Kejadian aneh yang baru saja ia alami itu merupakan pertanda apa? Ayah masih bingung akan kejadian yang baru saja menimpanya. Syukurlah dia, Arhan dan istrinya baik-baik saja. Kemudian malam pun datang dan hujan badai sudah reda di luar.
***
Dan keesokan harinya cuaca kembali cerah. Dokter dan Suster kembali datang ke ruangan untuk mengecek kondisi Ibu. Dan Dokter mengatakan bahwa ia bersama istrinya sudah bisa pulang sekarang. Sekaligus membawa Al, putra keduanya pulang dari sini.
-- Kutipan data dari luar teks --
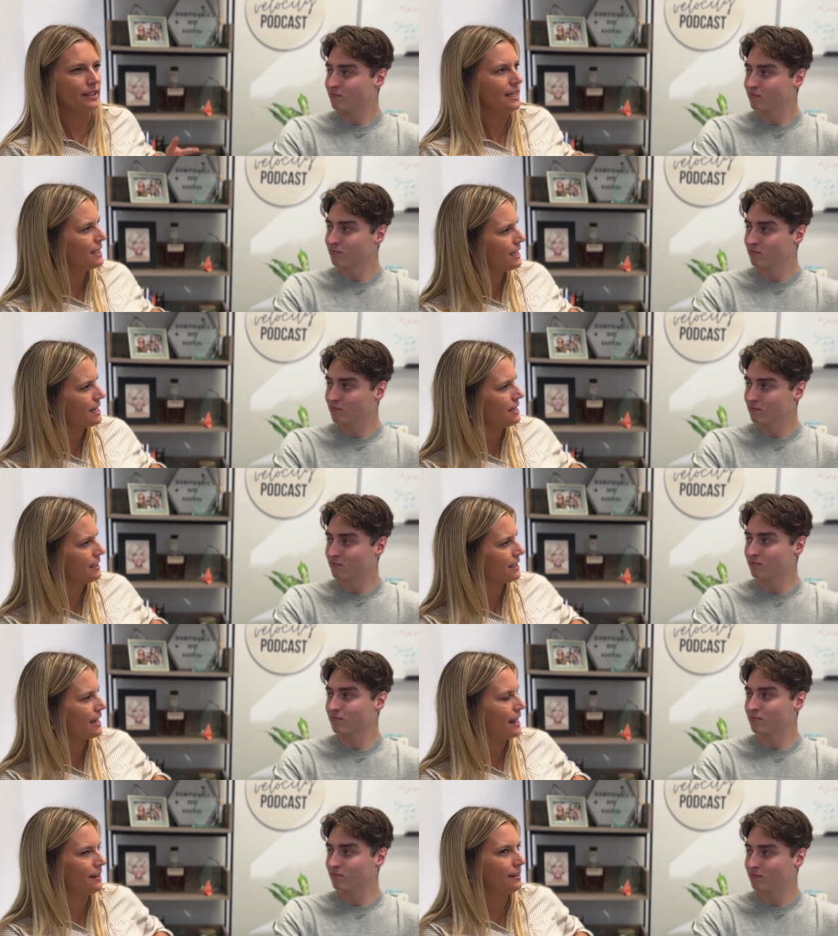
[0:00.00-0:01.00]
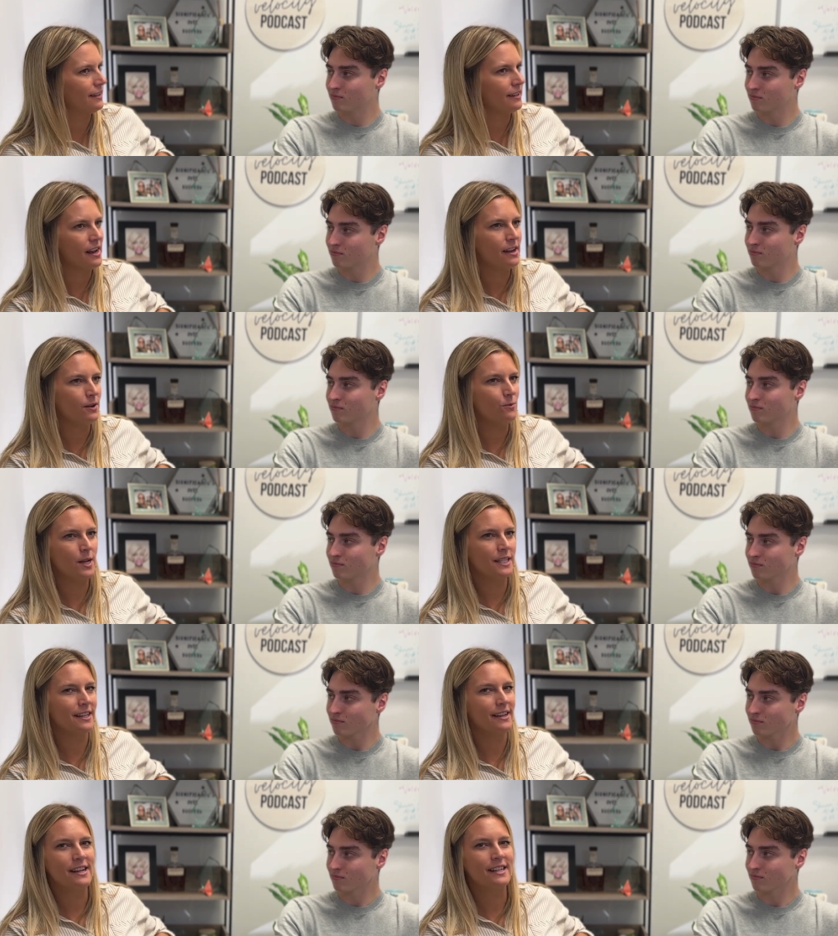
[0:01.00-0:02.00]
Speaker 1: listings? And it
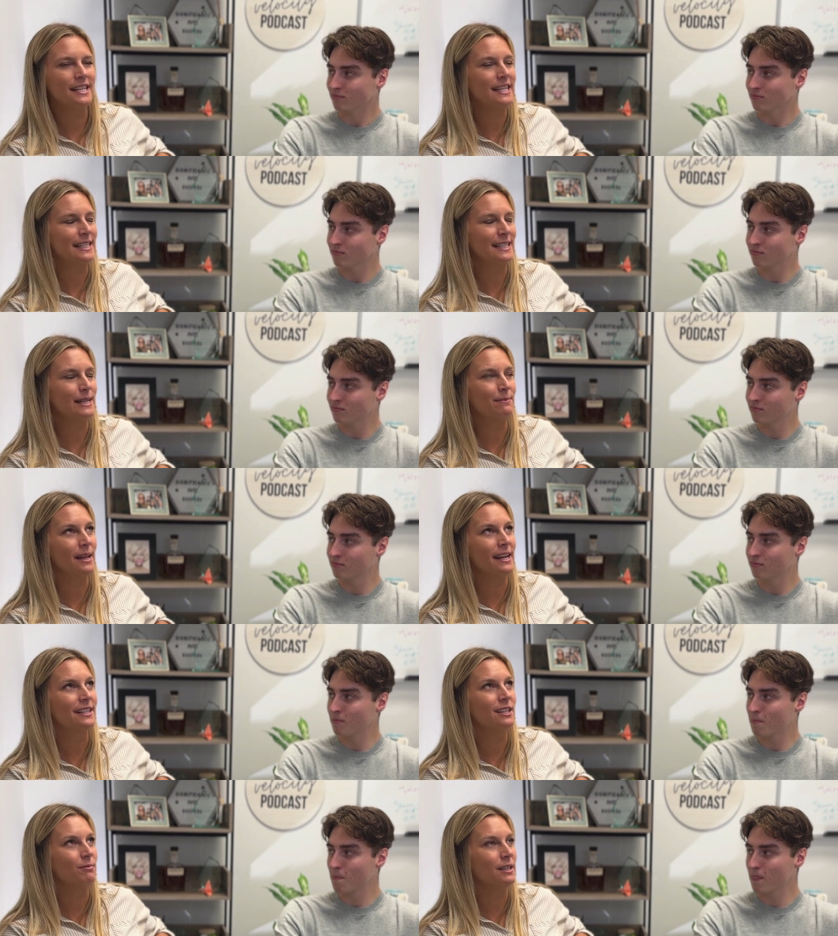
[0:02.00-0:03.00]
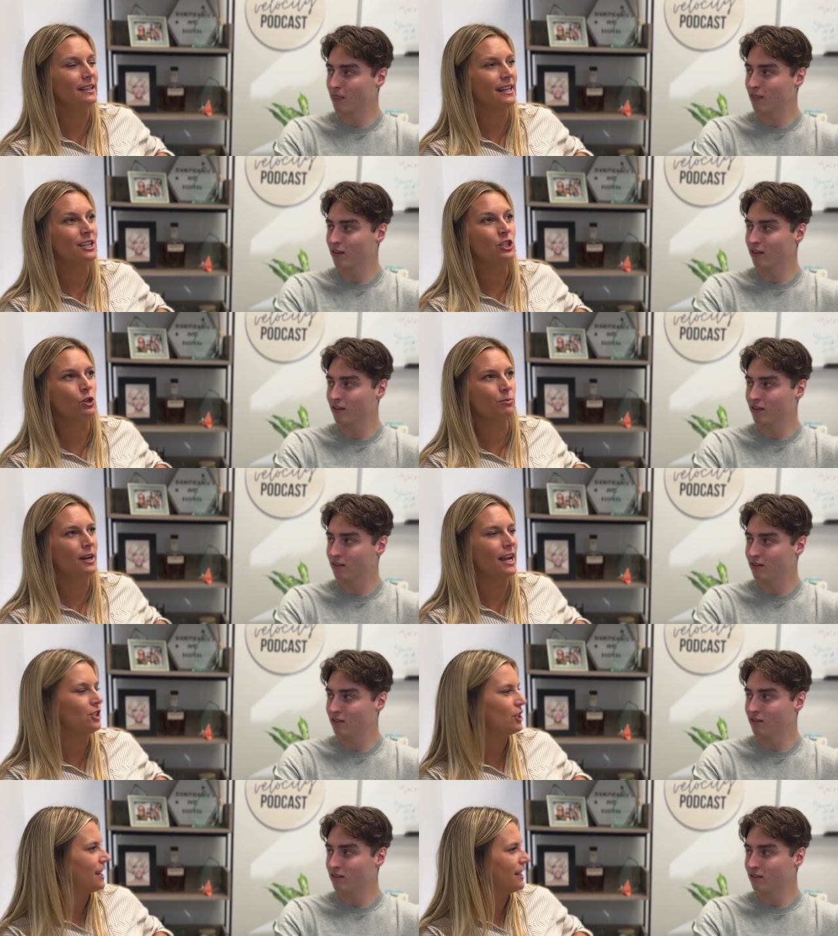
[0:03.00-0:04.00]
wasn't, it didn't seem like to be like a super
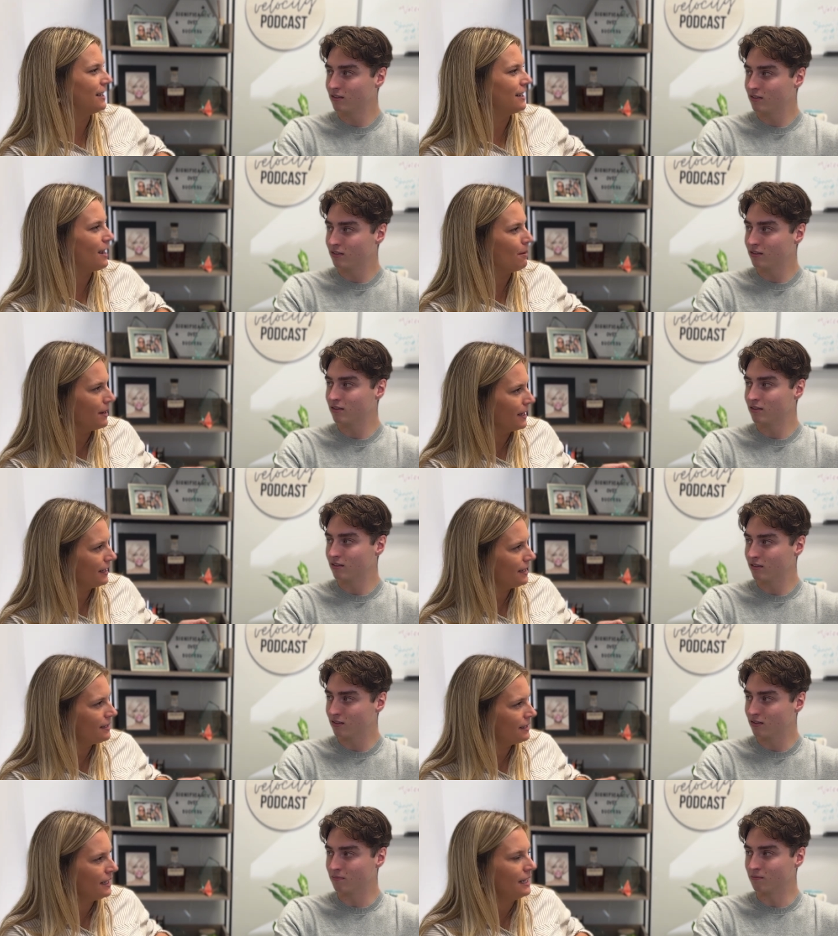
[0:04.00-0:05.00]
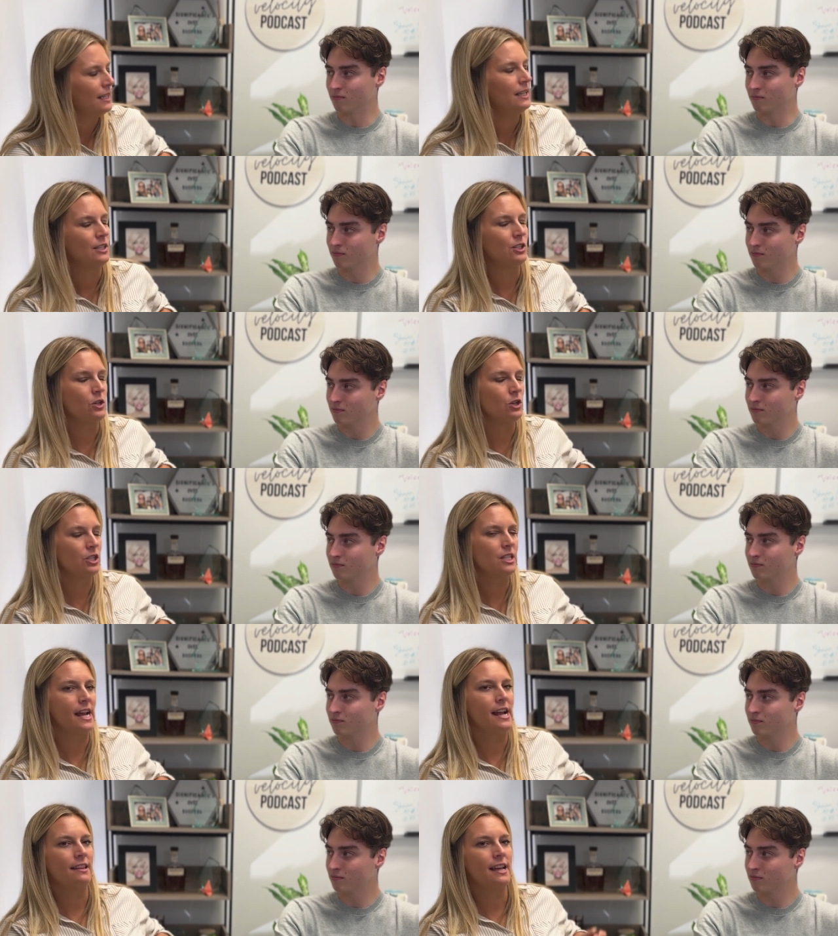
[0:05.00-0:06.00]
educated opinion. So you're
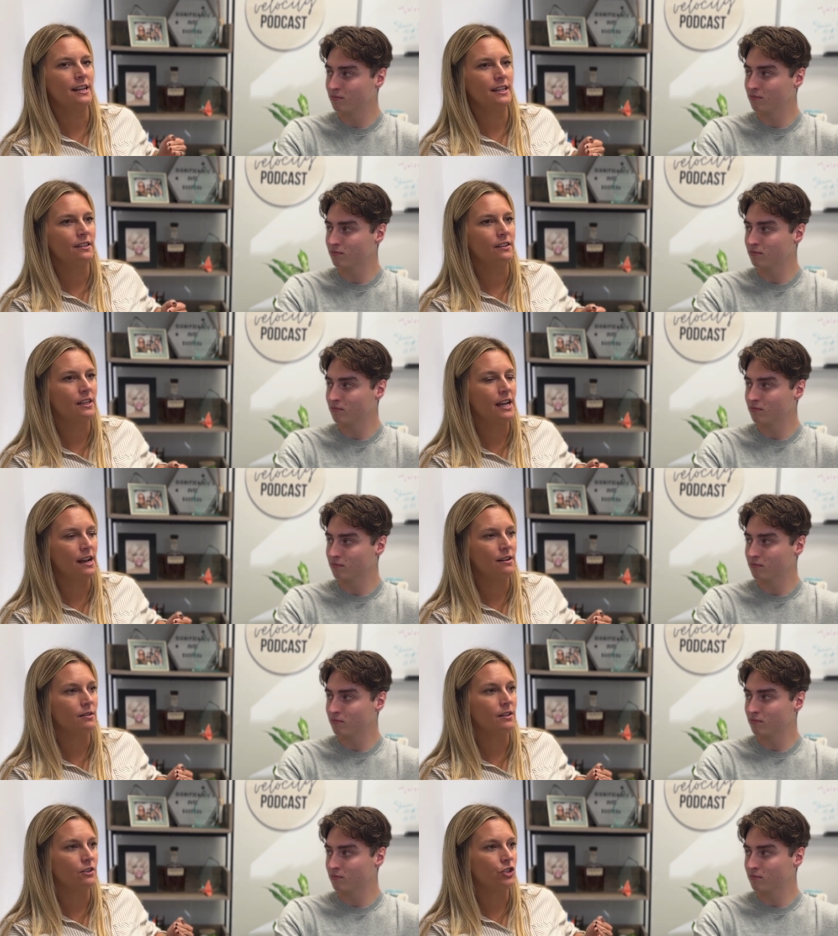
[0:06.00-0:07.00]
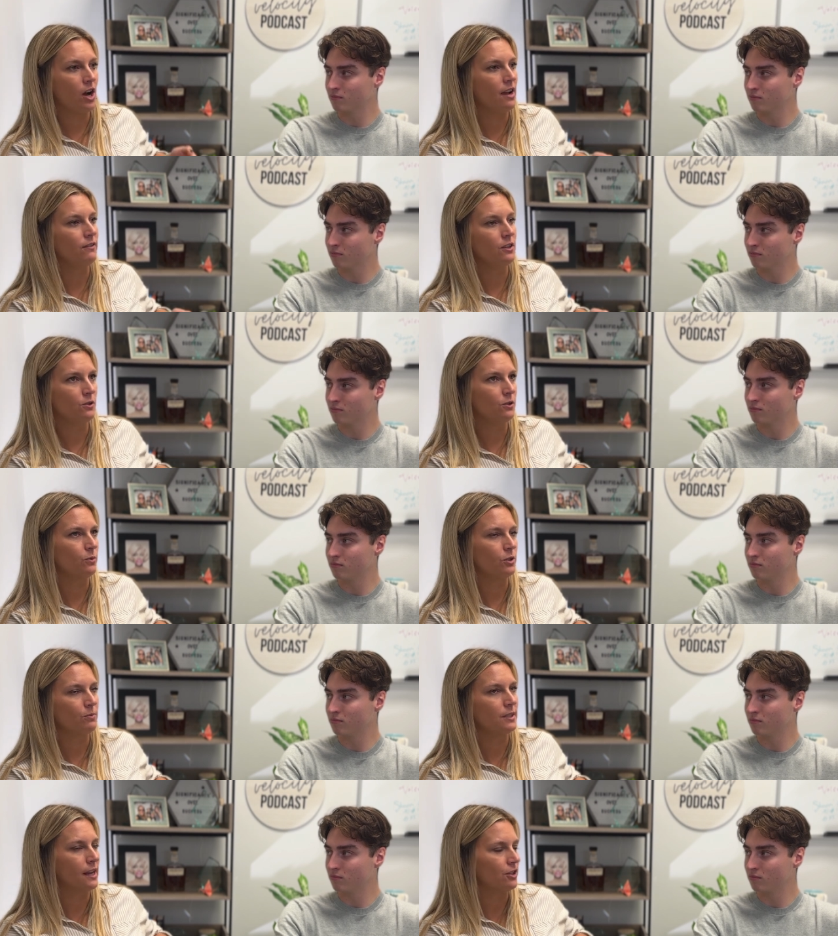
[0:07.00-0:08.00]
saying that it can drive views, which
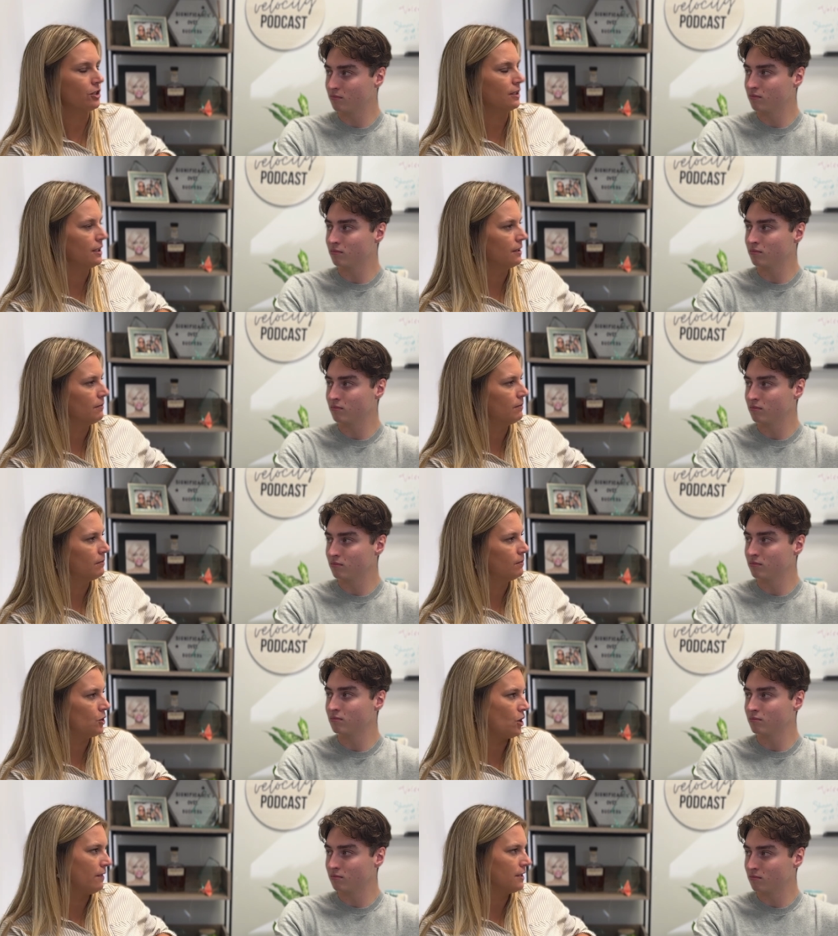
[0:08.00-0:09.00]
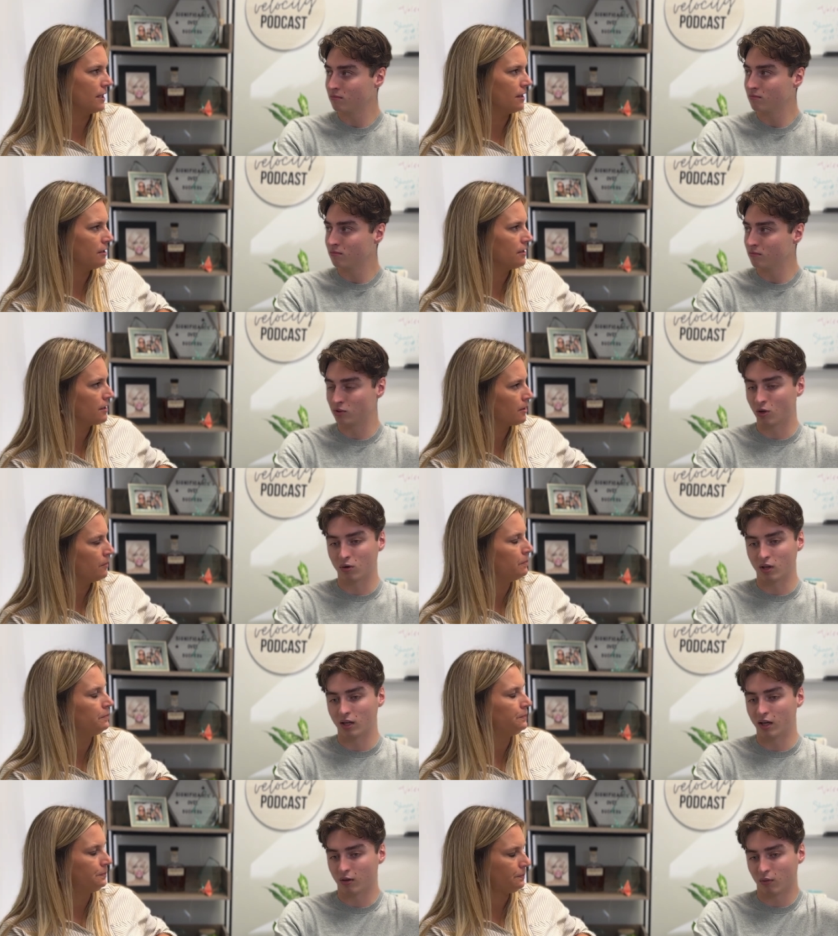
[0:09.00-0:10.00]
potentially drive sales.
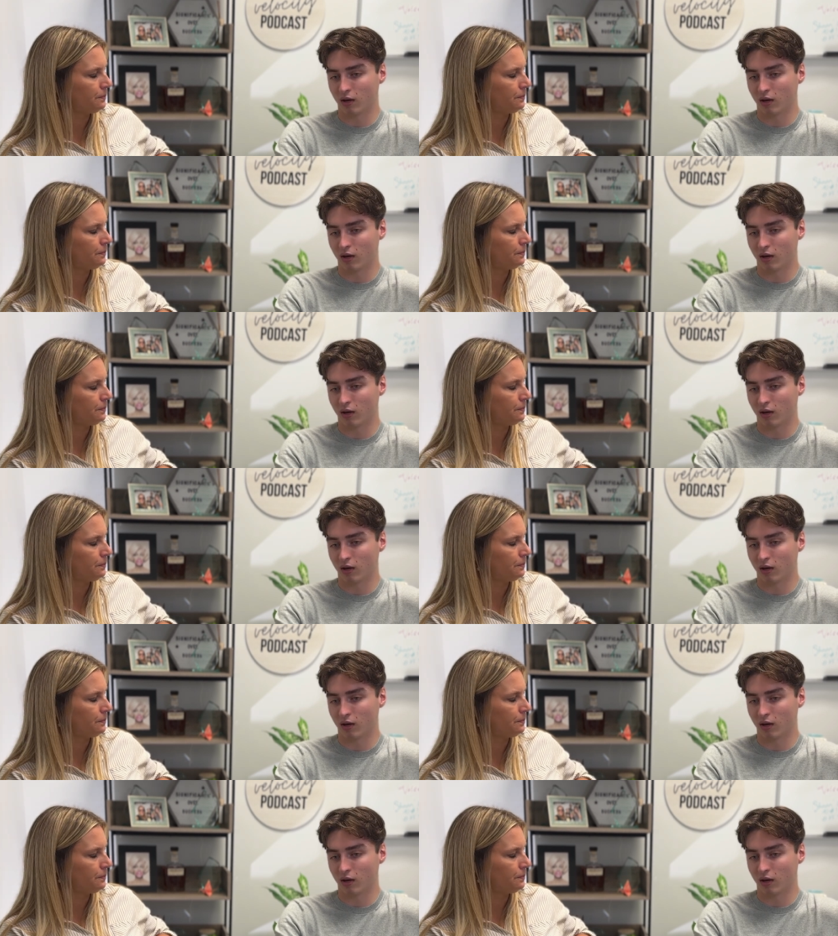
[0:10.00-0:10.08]
Totally. And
Ayah kemudian mempersiapkan admistrasi pembayaran dan fasilitas yang sudah mereka pakai beberapa hari ini di rumah sakit. Setelah membayar segala macam administrasi, kemudian ia ke ruangan tempat para bayi-bayi yang baru lahir di tempatkan. Banyak sekali bayi-bayi yang ada di sana. Ada yang baru saja lahir, dan ada beberapa yang sudah didiamkan beberapa hari di sini. Dan kemarin malam adalah pertama kali bagaimana Ibu menyusui putra keduanya yang baru lahir. Dokter dan Suster belum memberikan bayi kepada Ibu sehari yang lalu, karena kondisi Ibu yang masih melemah. Namun kemarin malam adalah pertama kalinya Ibu menyusui Al yang baru lahir.
Sekarang Ayah menggendong putra keduanya itu. Dan langsung pergi mempersiapkan segalanya untuk pulang, membawa barang-barang yang mereka bawa.
Al digendong oleh Suster dan Ayah menuntun istrinya yang kini sudah tampak lancar berjalan. Sementara Arhan juga masih tertatih-tatih perlahan berjalan. Sayang sekali tidak ada keluarga dari mereka yang menengok dan membantu persalinan juga perjalanan pulang. Ini membuat mereka sangat kesulitan.
Namun, sesampainya di mobil. Ayah langsung mendudukan istrinya kemudian Suster juga menyerahkan Al kepada Ibunya.
Ayah, Ibu dan Arhan kemudian berpamitan kepada Suster tersebut dan berterimakasih karena sudah membantu mereka beberapa hari terakhir ini. Suasana kembali bahagia setelah kemarin Ayah mengalami kejadian supernatural yang masih ia takutkan untuk diceritakan pada istrinya yang baru saja melahirkan itu.